[Action item]: Leave out the pictures, and quote exactly the lines running from the one with "[2.89-3.86s]" through the last line of the entries below.

________________________________________

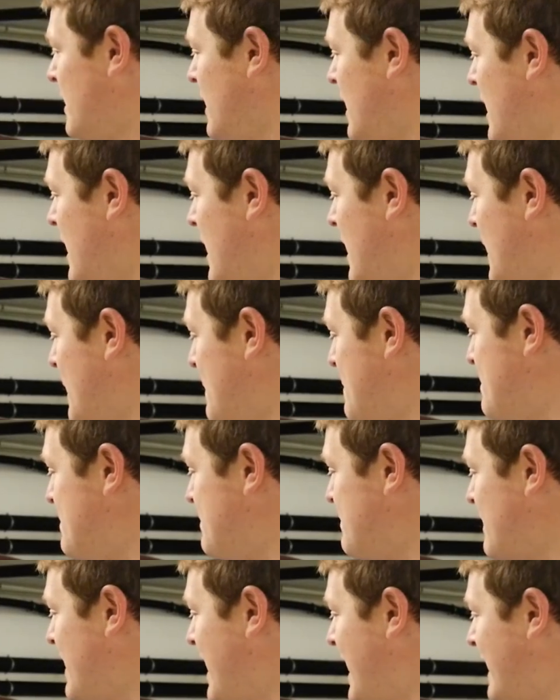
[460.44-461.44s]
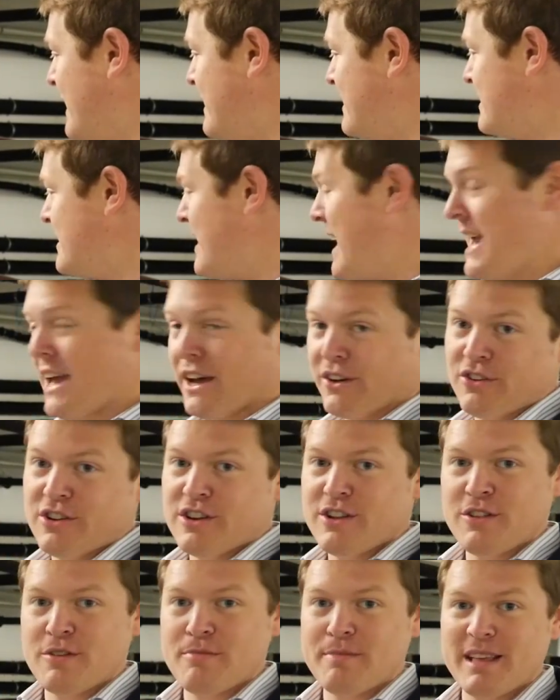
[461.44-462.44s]
and 800
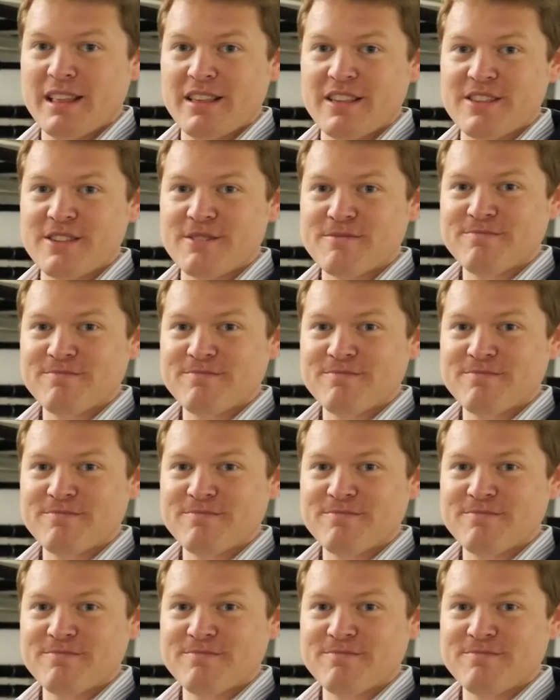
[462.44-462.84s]
Newton meters.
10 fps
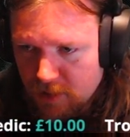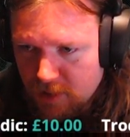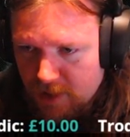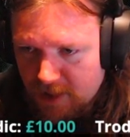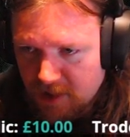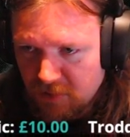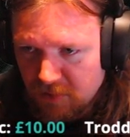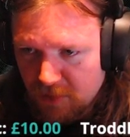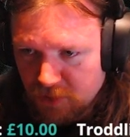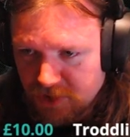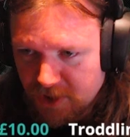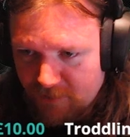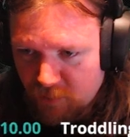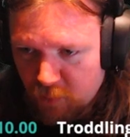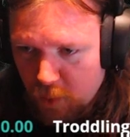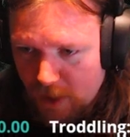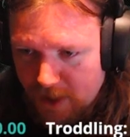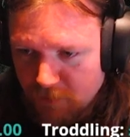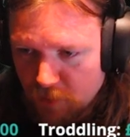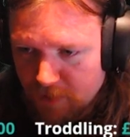And you also have
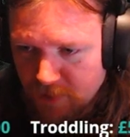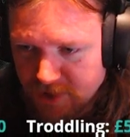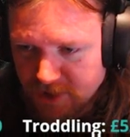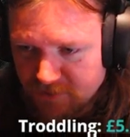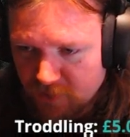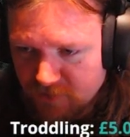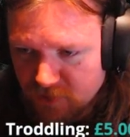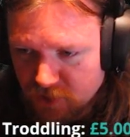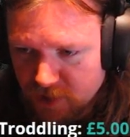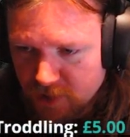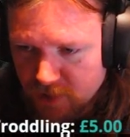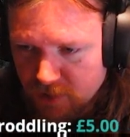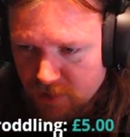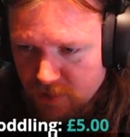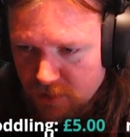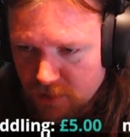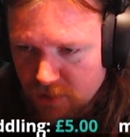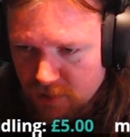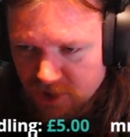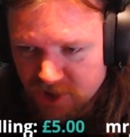way more bonuses for infantry
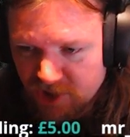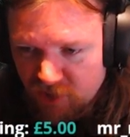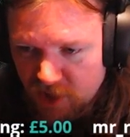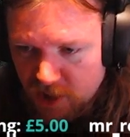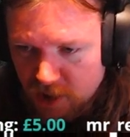just generally.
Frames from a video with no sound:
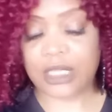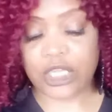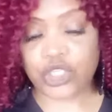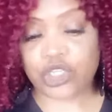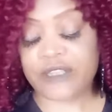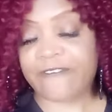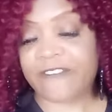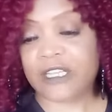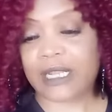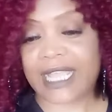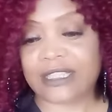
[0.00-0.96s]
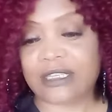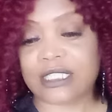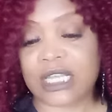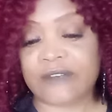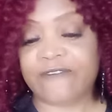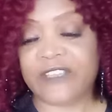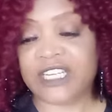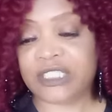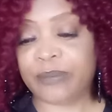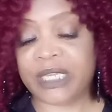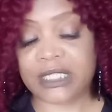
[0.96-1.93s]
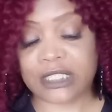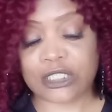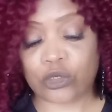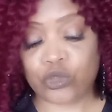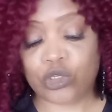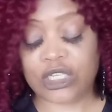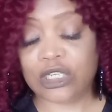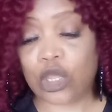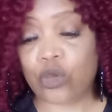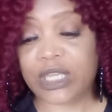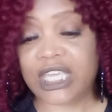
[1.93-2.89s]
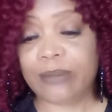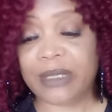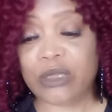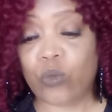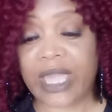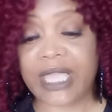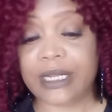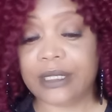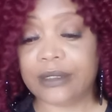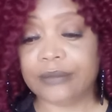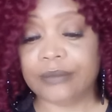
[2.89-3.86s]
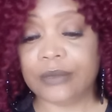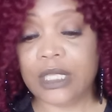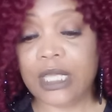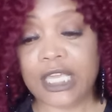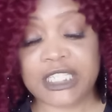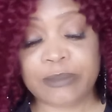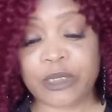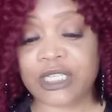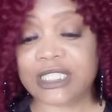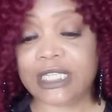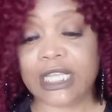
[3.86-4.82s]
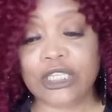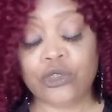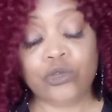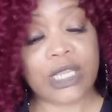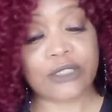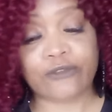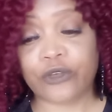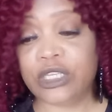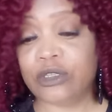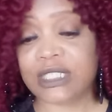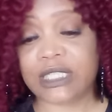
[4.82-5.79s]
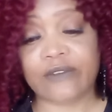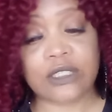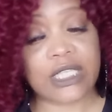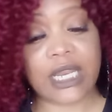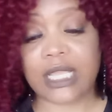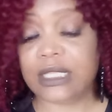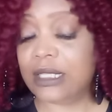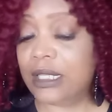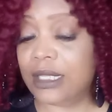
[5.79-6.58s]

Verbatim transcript: You could feel like there's unfinished business, so you could low key be waiting. And spirit is telling you you got to free yourself, but that ain't.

________________________________________

[Expected answer]:
[2.89-3.86s]
[3.86-4.82s]
[4.82-5.79s]
[5.79-6.58s]

Verbatim transcript: You could feel like there's unfinished business, so you could low key be waiting. And spirit is telling you you got to free yourself, but that ain't.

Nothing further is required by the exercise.